= Erol's =

Three American companies

Erol's can refer to any of three companies, all founded by Erol Onaran, a Turkish immigrant to Virginia, United States.

==Erol's Inc.==
Erol's Inc. was a video rental and electronic sales and repair company founded in 1963, which included video rental in 1980. By 1985, Erol's was the country's largest privately owned videocassette rental company. It was sold to Blockbuster Video for $40 million (~$ in ) in 1990. At the time of the sale, Erol's was the nation's third largest video rental chain with 208 stores in five states and the District of Columbia. Its success was widespread enough to spawn imitations. In Chile, Juan Pablo Correa created in the late 1980s a copycat of Erol's, named locally "Errol's" (with two R's), using the same typeface and color schemes of the American one. The same Chilean company opened several video rental stores called Errol's in Argentina and Bolivia during the 1990s.

==Erol's Internet==

Using the money from the sale of the video company, Erol expanded his TV repair company and began selling and repairing computers. Soon afterward, he created an ISP bearing his name in the mid-1990s, called Erol's Internet.
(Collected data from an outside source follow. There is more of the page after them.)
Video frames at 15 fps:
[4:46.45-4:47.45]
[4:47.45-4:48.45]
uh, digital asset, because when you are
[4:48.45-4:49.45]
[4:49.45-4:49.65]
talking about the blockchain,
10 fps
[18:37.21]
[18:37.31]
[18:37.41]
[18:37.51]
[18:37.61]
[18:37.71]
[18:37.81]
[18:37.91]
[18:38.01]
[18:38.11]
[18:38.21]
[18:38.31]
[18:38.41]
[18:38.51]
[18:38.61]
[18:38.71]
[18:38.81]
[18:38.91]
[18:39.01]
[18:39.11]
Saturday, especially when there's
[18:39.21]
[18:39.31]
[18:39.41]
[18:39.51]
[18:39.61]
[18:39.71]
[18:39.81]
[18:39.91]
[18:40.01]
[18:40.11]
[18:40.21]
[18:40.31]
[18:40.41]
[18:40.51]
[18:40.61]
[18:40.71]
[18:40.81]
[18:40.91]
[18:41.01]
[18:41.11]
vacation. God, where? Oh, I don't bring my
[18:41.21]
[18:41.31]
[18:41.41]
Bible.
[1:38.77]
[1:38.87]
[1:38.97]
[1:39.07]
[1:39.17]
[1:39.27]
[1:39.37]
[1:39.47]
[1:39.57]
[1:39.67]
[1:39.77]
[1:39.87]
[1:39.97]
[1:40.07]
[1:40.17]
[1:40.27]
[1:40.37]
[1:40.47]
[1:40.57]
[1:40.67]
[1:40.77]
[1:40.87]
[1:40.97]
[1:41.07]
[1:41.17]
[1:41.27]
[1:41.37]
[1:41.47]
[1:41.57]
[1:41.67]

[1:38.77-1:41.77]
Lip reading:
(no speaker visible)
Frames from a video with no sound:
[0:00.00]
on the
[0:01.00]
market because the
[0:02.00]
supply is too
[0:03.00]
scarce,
The ISP was based in Northern Virginia, at the longtime Erol's headquarters at 7921 Woodruff Court in Springfield, Va., and was the Washington D.C area's main competitor to AOL and smaller ISPs such as ClarkNet and CAIS. While owned by Erol Onaran, the business was run by his son, Orhan Onaran. Services provided by Erol's Internet were basic dial-up access with e-mail accounts and web space. Initially, Unix shell accounts were also provided. Unlike AOL, Erol's did not provide subscriber content, though limited attempts at this were made in later years. Erol's popularity was due to its locally based customer support, as well as cheaper prices. At one point a five-year contract for dial-up access could be purchased for just over $300, bringing the monthly cost well below $19.95, which was the average price for all other competitors.

While focused mostly on residential customers, a unit called the Business Services Group (BSG) was set up to provide business services, such as custom domain names with web sites and email, RealAudio, dedicated servers, and static IPs or network blocks. BSG was phased out after less than two years, although business services were available for several years longer.

In the late 1990s, Erol's sought to become a publicly traded corporation and began the process toward an IPO. Instead, the Internet portion of the company was sold to RCN. It was rebranded Erols Internet (without an apostrophe). Slowly, over time, the Erols brand was reduced in favor of the Starpower and later RCN brand, although the domain name still resolves to RCN servers.

==Erol's Computer==

The Onaran family retained a small store in the nearby Ravensworth shopping center under the name Erol's Computer; it sold computer parts and repaired computers and video equipment. It expanded later to include a modest selection of DVD rentals. It was located where one of their old video rental stores used to be, which was taken over by Blockbuster Video, which was then converted back into an Erol's store. Later, the store moved down the street, near its old ISP headquarters, to a converted storage unit at 5232 Port Royal Road, Springfield, Va., where it operated as Erol's TV-VCR & Computer Service. It was closed shortly after Erol Onaran's death in 2005.